Saved entries
'''

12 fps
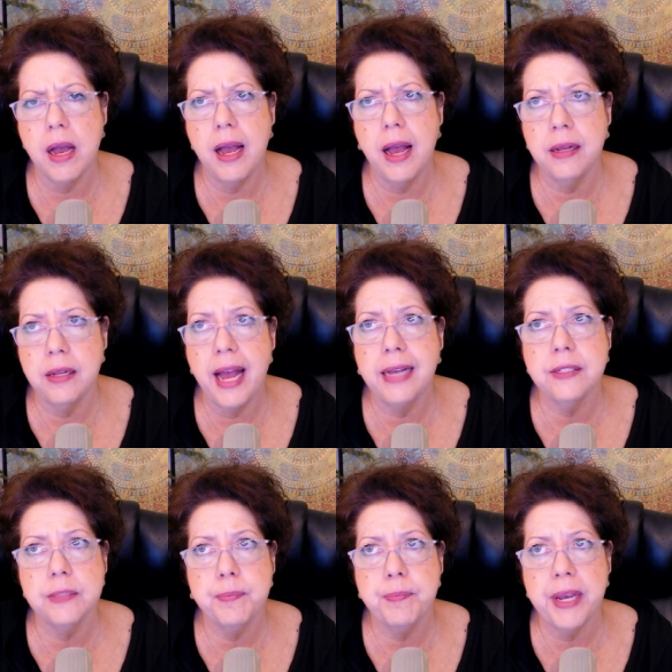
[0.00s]

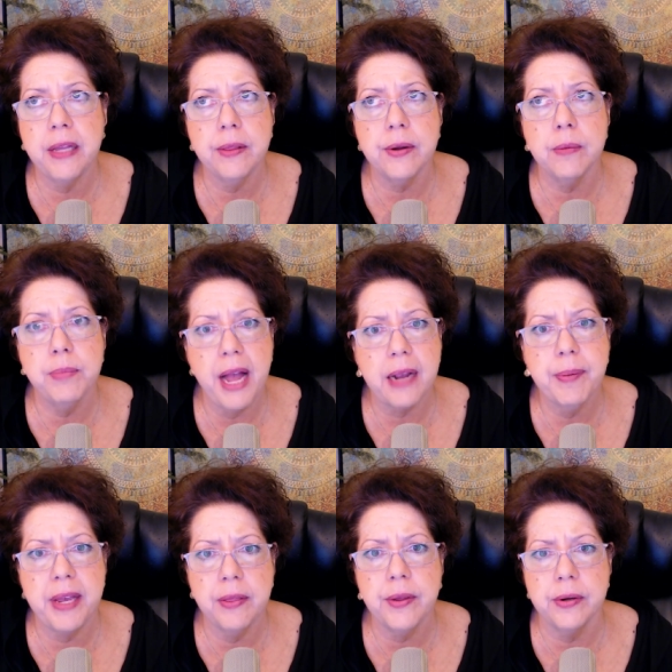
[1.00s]
as Panther, Black
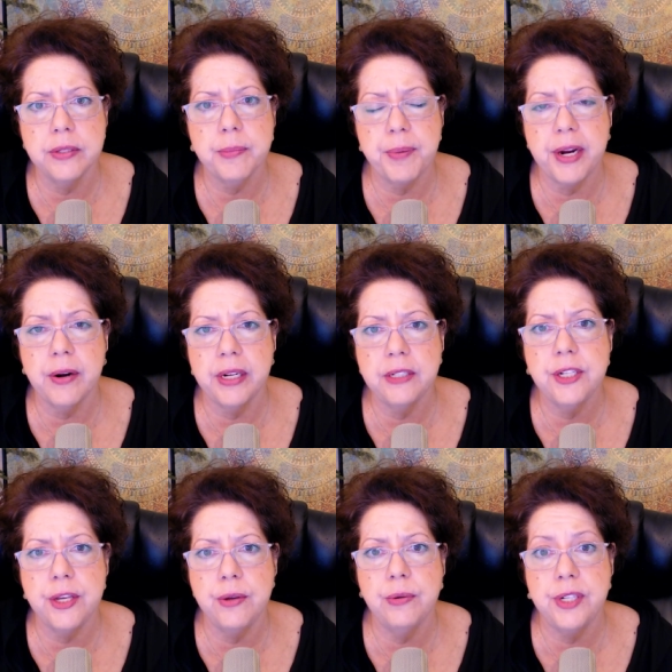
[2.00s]
Panther is appearing to
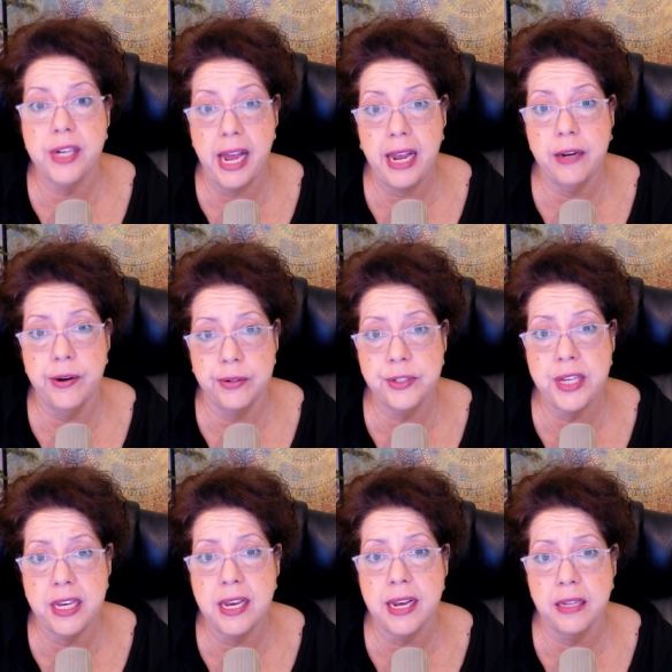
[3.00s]
you today and you're
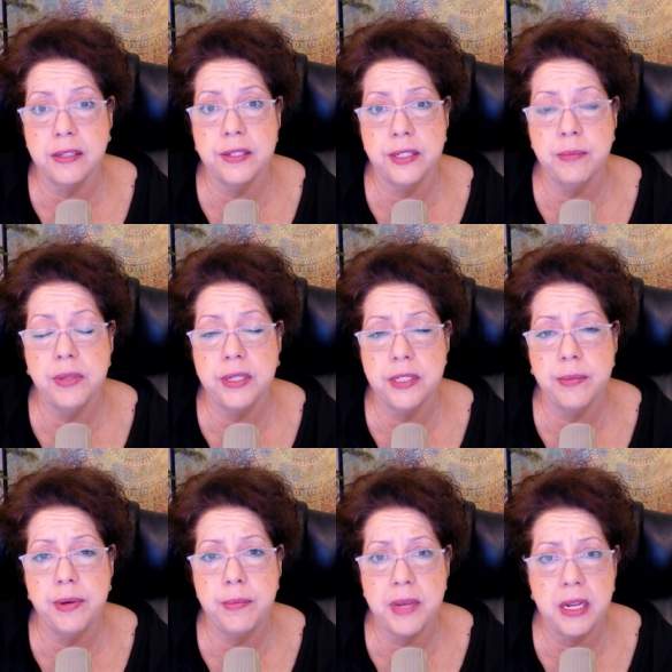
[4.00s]
seeking out the symbolism
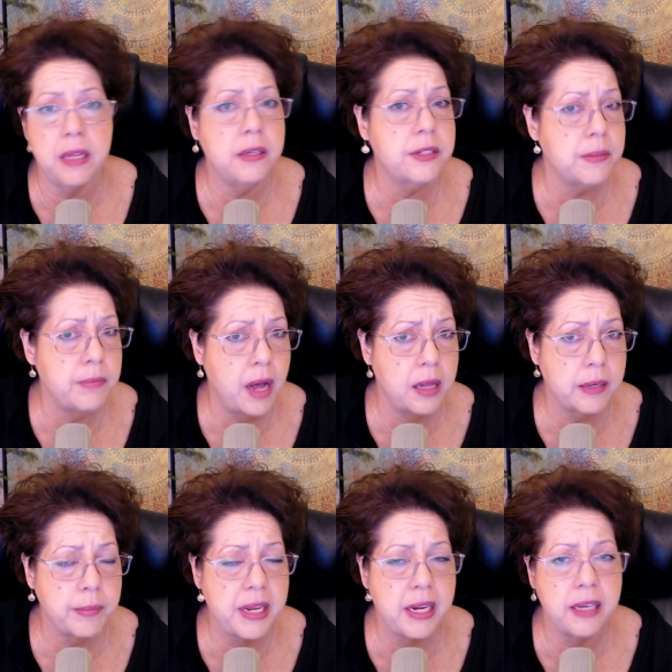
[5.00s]
and meaning, the symbolic
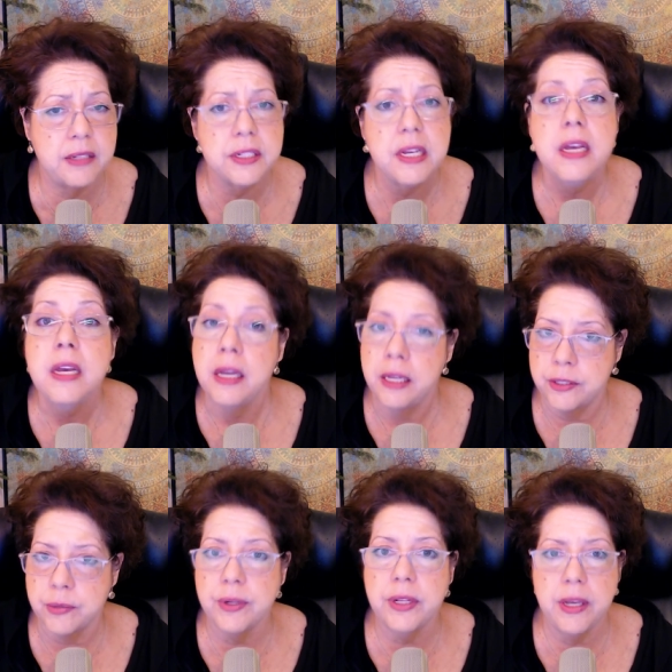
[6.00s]
meanings, it's
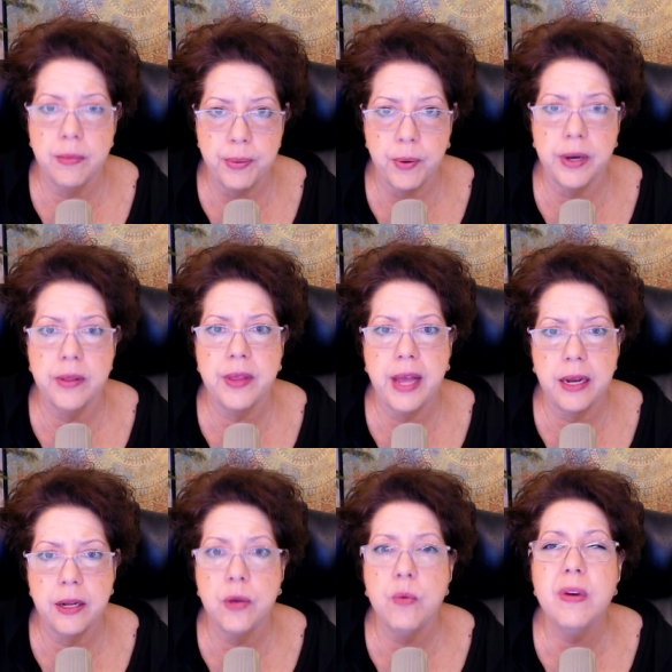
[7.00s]
really important
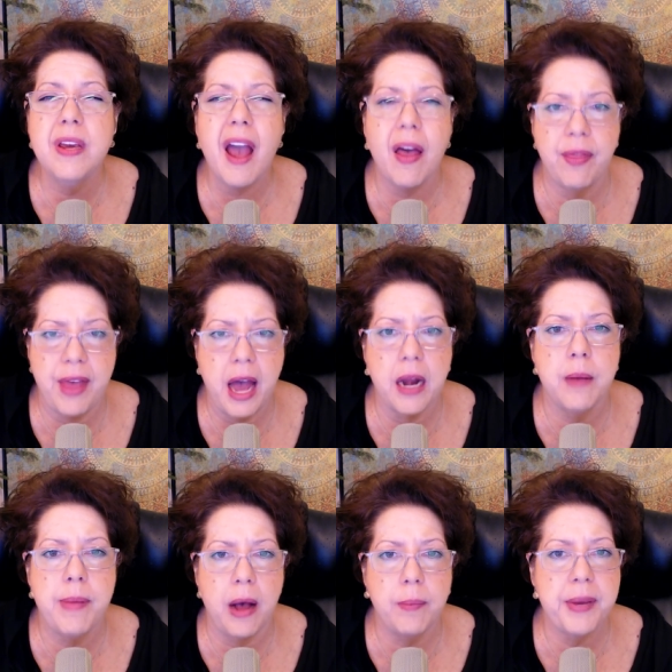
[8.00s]
that you get that
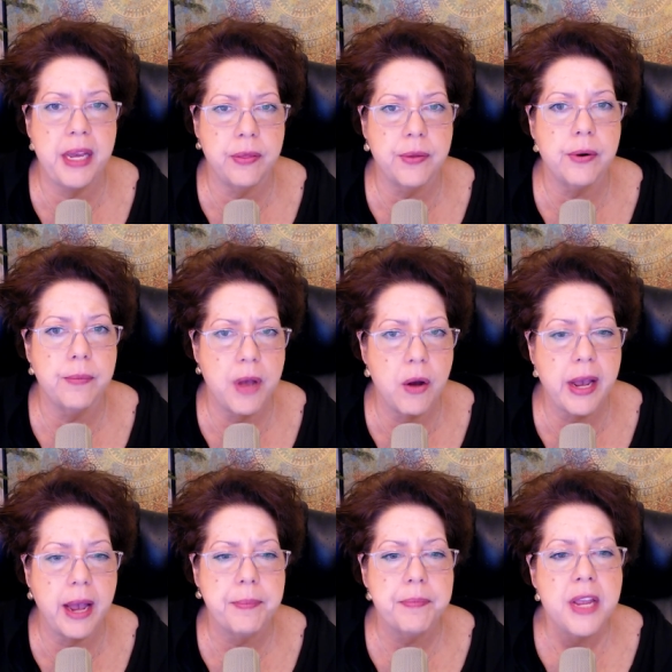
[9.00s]
about Panther.
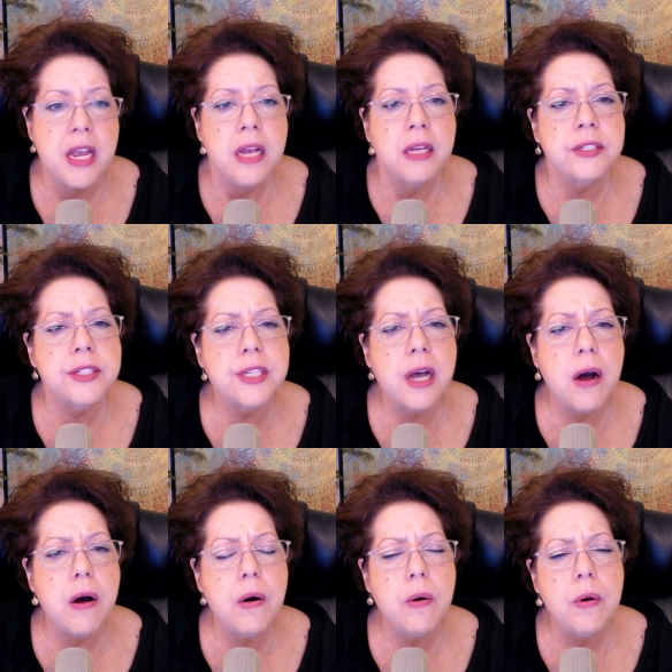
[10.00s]
Okay,
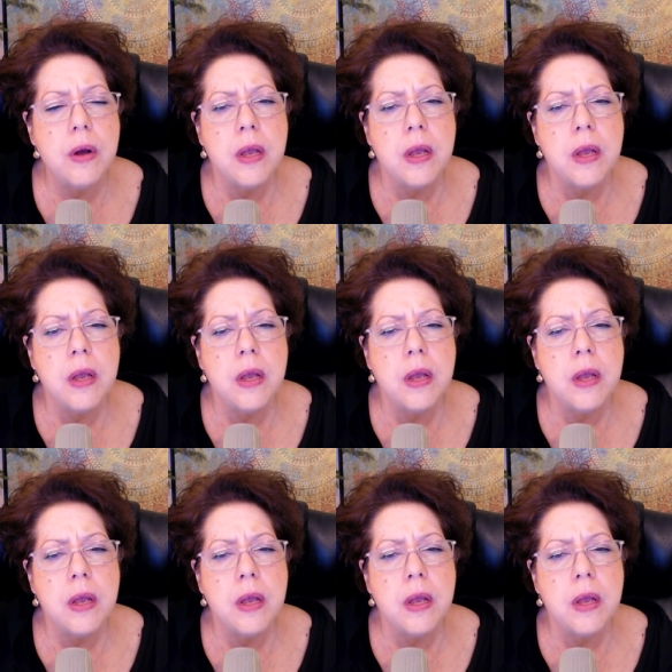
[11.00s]
so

'''

**Problem statement**.
Your task is to return every entry exactly as it was written, with the pictures removed.

**Task output**.
12 fps
[0.00s]

[1.00s]
as Panther, Black
[2.00s]
Panther is appearing to
[3.00s]
you today and you're
[4.00s]
seeking out the symbolism
[5.00s]
and meaning, the symbolic
[6.00s]
meanings, it's
[7.00s]
really important
[8.00s]
that you get that
[9.00s]
about Panther.
[10.00s]
Okay,
[11.00s]
so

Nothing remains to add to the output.